[DATA FOR ANALYSIS]
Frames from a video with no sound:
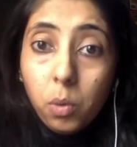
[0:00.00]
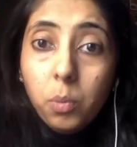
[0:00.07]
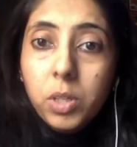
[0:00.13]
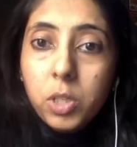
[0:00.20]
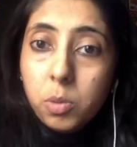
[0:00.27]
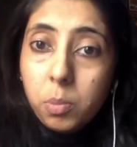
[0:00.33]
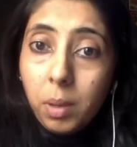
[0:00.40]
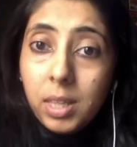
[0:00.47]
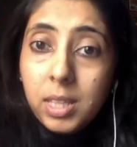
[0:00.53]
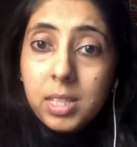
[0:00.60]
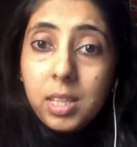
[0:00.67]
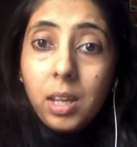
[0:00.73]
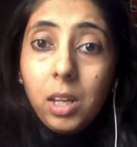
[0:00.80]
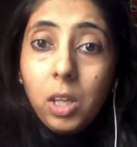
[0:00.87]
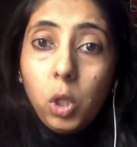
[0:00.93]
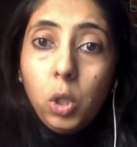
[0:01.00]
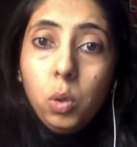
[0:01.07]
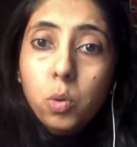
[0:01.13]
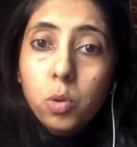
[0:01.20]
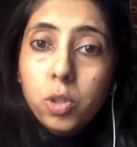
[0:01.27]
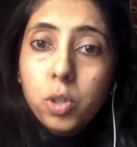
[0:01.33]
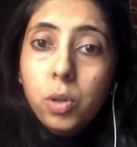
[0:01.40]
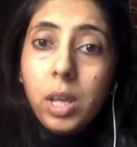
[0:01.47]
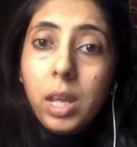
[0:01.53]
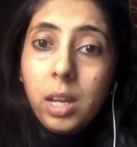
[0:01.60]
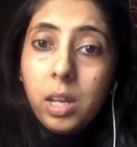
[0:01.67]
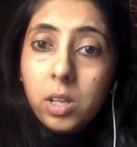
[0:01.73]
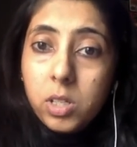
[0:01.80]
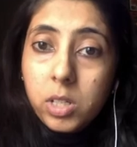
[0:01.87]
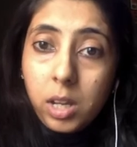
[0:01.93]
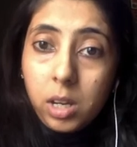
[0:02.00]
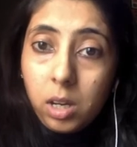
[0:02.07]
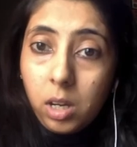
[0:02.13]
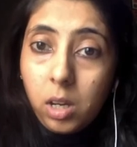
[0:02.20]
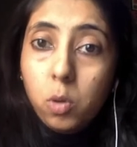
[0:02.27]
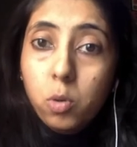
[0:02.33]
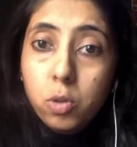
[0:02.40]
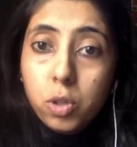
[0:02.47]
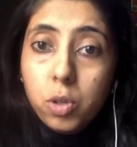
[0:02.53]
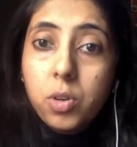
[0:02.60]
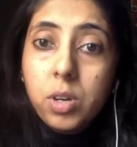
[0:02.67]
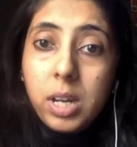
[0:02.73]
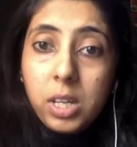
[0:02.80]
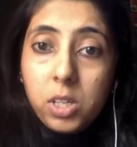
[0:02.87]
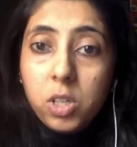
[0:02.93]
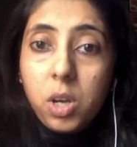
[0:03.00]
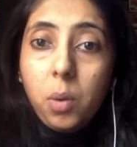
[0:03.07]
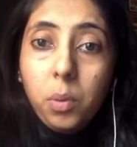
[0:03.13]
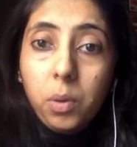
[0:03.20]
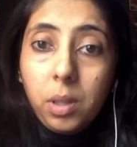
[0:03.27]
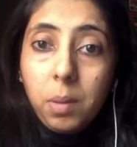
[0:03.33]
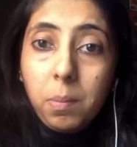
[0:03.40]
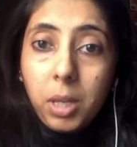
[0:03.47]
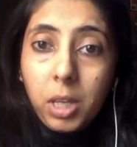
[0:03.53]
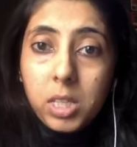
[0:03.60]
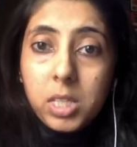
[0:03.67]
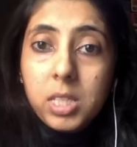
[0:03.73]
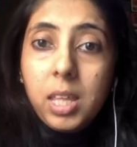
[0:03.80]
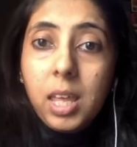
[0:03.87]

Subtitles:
which means that you should initiate and you should reach out to them, because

[ABOUT THIS EXERCISE] If a record holds a picture, drop the picture and reproduce everything else exactly.

[TASK RESULT]
Frames from a video with no sound:
[0:00.00]
[0:00.07]
[0:00.13]
[0:00.20]
[0:00.27]
[0:00.33]
[0:00.40]
[0:00.47]
[0:00.53]
[0:00.60]
[0:00.67]
[0:00.73]
[0:00.80]
[0:00.87]
[0:00.93]
[0:01.00]
[0:01.07]
[0:01.13]
[0:01.20]
[0:01.27]
[0:01.33]
[0:01.40]
[0:01.47]
[0:01.53]
[0:01.60]
[0:01.67]
[0:01.73]
[0:01.80]
[0:01.87]
[0:01.93]
[0:02.00]
[0:02.07]
[0:02.13]
[0:02.20]
[0:02.27]
[0:02.33]
[0:02.40]
[0:02.47]
[0:02.53]
[0:02.60]
[0:02.67]
[0:02.73]
[0:02.80]
[0:02.87]
[0:02.93]
[0:03.00]
[0:03.07]
[0:03.13]
[0:03.20]
[0:03.27]
[0:03.33]
[0:03.40]
[0:03.47]
[0:03.53]
[0:03.60]
[0:03.67]
[0:03.73]
[0:03.80]
[0:03.87]

Subtitles:
which means that you should initiate and you should reach out to them, because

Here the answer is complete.